We can generate certificates but we also can revoke them using step ca revoke <serialnumber> or, if you have the certificate file and the private key file, using step ca revoke certificate_file privatekey_file.

However, our clients have no way to verify the certificates have been revoked yet. Let’s fix that.

As of today, 2021-09-12, it is not yet possible to generate a CRL file using step nor step-ca. They plan to develop it though.

However, others have found workarounds. Since all the information we need is in the database, we can manually generate the CRL using good old bash and openssl commands.

When you revoke a certificate, its serial number and date of revocation is added to the database table revoked_x509_certificates in “binary JSON” format. Using the bash script in the gist above, we will generate an index.txt file containing all the revoked certificates. This file can be ingested by openssl ca -gencrl command.

For convenience, I have packaged all the config files and scripts in a container image called crl . Whenever I need to generate the CRL, I simply start the container with docker compose up crl.

Let’s try that by first revoking our first certificate: step ca revoke test1.crt test1.key.

Let’s start the crl container to generate the CRL: docker compose up crl > crl.pem.

Let’s check the CRL contains our certificate: openssl crl -in crl.pem -text -noout.

It looks fine visually, let’s make sure the serial number is correct. We first need to concatenante our CA chain with the CRL file.

$ docker cp step-ca /home/step/certs/root_ca.crt .
$ docker cp step-ca /home/step/certs/intermediate_ca.crt .
$ cat root_ca.crt intermediate_ca.crt crl.pem > crl_chain.pem

Now that we have our CRL with CA chain, let’s verify test1.crt against it:

$ openssl verify -crl_check -CRLfile crl_chain.pem test1.crt

You can also check that our second cerificate test2.crt is still valid:

$ openssl verify -crl_check -CRLfile crl_chain.pem test2.crt

We can copy this file to our webserver to make it available as http://pki.xentoo.local/intermediate_ca.crl as described in our certificate template.

Authority Information Access: CA Issuers

Since we have defined a URL to check the intermediate CA, we need to publish it. Copy certs/intermediate_ca.crt from step-ca container to your webserver and make it available as described in the template.

For me, it’s http://pki.xentoo.local/intermediate_ca.crt .

Authority Information Access: OCSP responder

Coming soon.

Backups

Our CA is running fine and we need to make sure we can restore it if anything bad happens. So we need backups.

There are a few important things to backup:

  • the compose files
  • the configuration files
  • the database

Regarding compose files, they are stored in a Git repository which should be backed up separately. So we’re good. The environment variables values are not included in the repository, but they are defined in step-ca config file config/ca.json, so we’re good too.

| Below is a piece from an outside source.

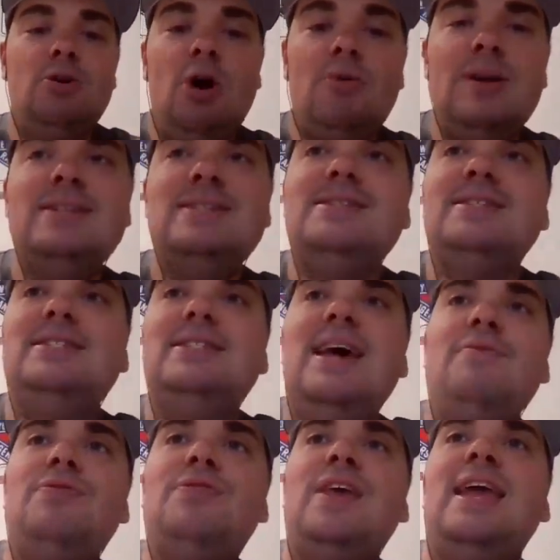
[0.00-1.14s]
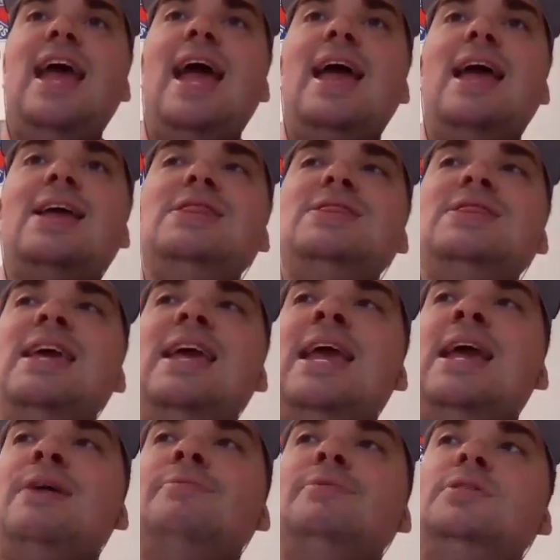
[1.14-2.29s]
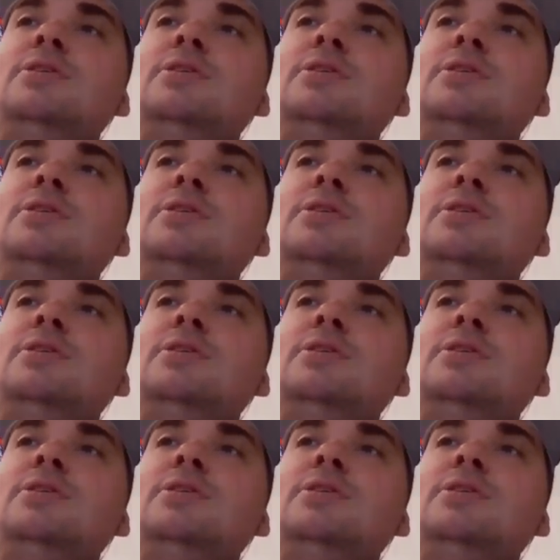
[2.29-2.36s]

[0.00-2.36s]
Going into the seventh, the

We will backup the files using good old tar and the database with mysqldump.

For convenience, I have packaged both in the container called backups. The container has read-only access to step-ca volume and will connect to db container using environment variables.

To perform backups, simply run docker compose up backups. The backup files are stored in Docker volume called step-ca_backups.

Conclusion

It was a bit long but we made it.

At this point, we have a fully functional PKI, capable of issuing certificates with a rather userfriendly CLI or ACME protocol. We have CRL and (soon) OCSP support. And we have backups in case something goes sideways.